EXERCISE DIRECTIONS:
Take the entries that follow and return only the lines from the one with "The speaker talks in German." through the final line, leaving every picture behind.

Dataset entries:
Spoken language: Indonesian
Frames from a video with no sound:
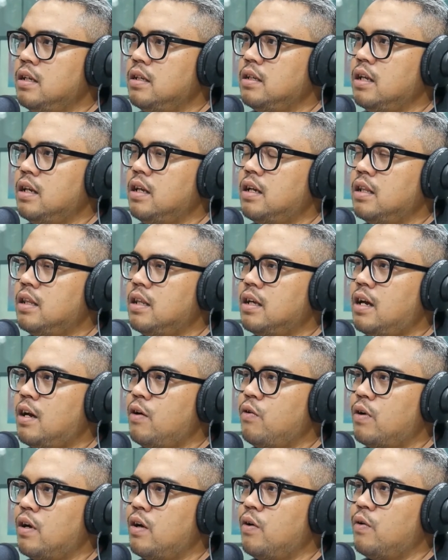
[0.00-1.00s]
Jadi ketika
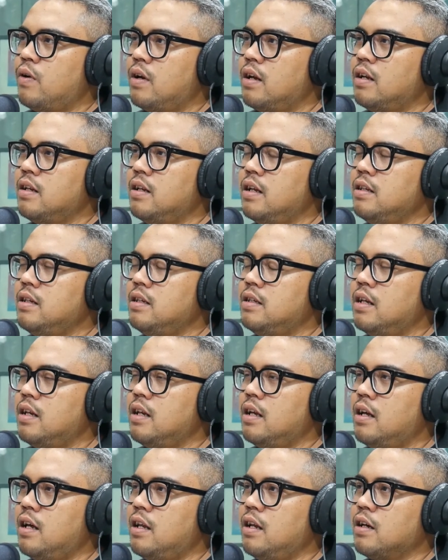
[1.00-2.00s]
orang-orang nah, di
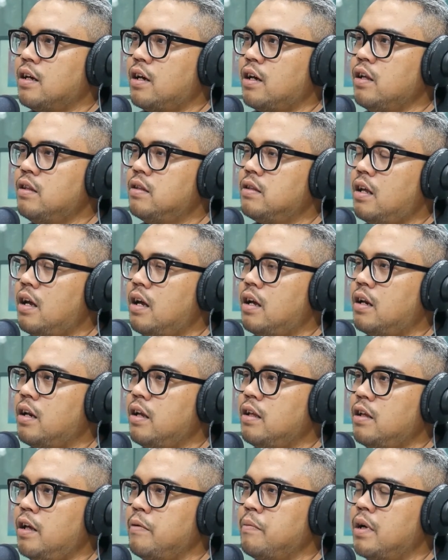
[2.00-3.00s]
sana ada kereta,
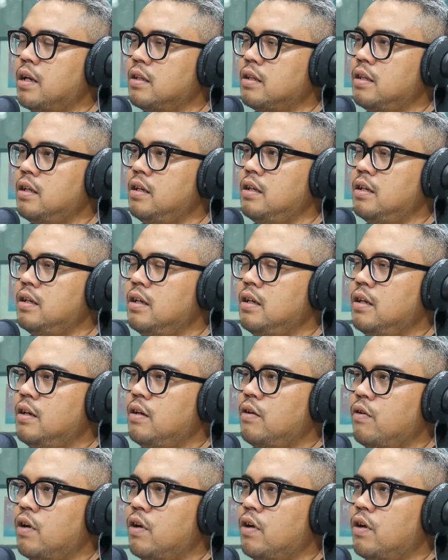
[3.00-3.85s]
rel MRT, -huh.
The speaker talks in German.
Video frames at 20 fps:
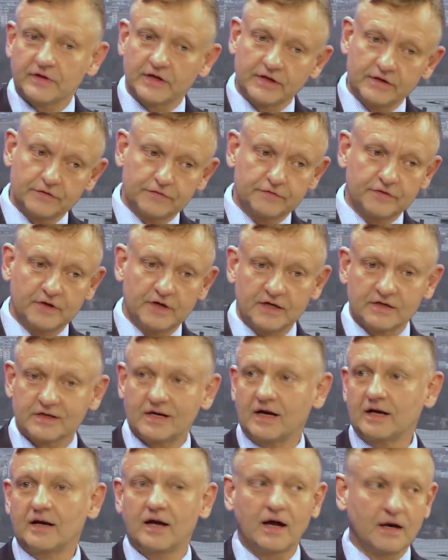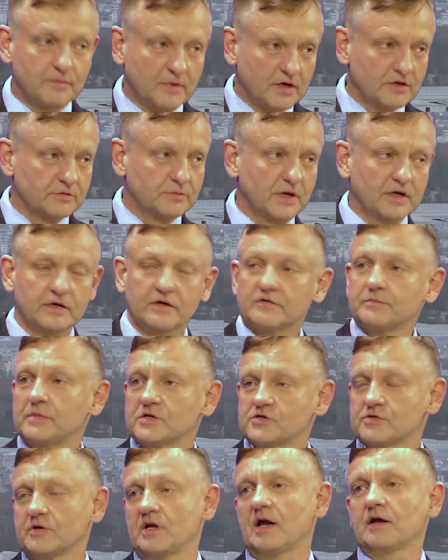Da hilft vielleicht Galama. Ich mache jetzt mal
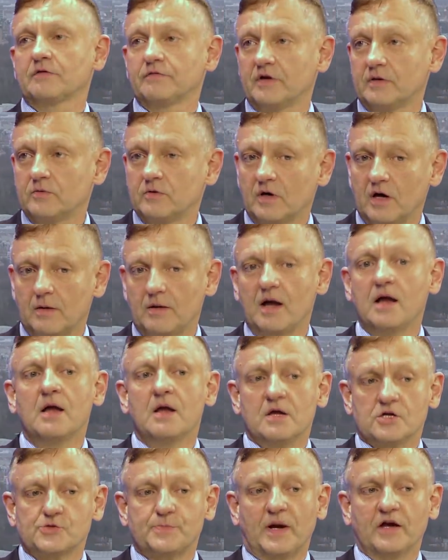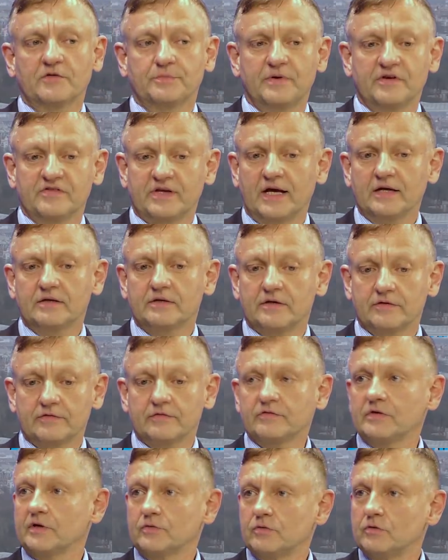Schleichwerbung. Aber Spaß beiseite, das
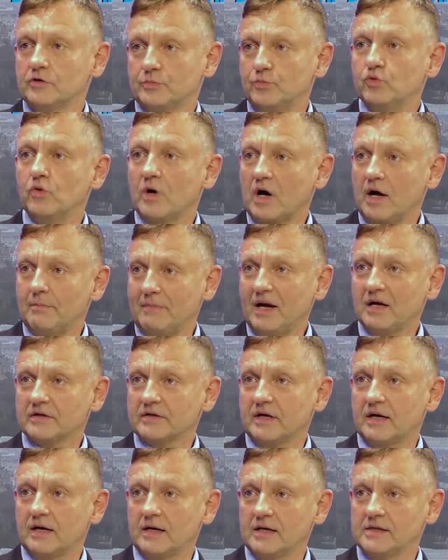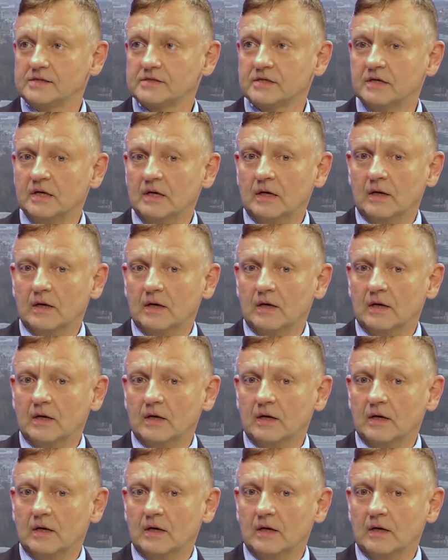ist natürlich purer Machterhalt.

SOLUTION FOR THIS TASK:
The speaker talks in German.
Video frames at 20 fps:
Da hilft vielleicht Galama. Ich mache jetzt mal
Schleichwerbung. Aber Spaß beiseite, das
ist natürlich purer Machterhalt.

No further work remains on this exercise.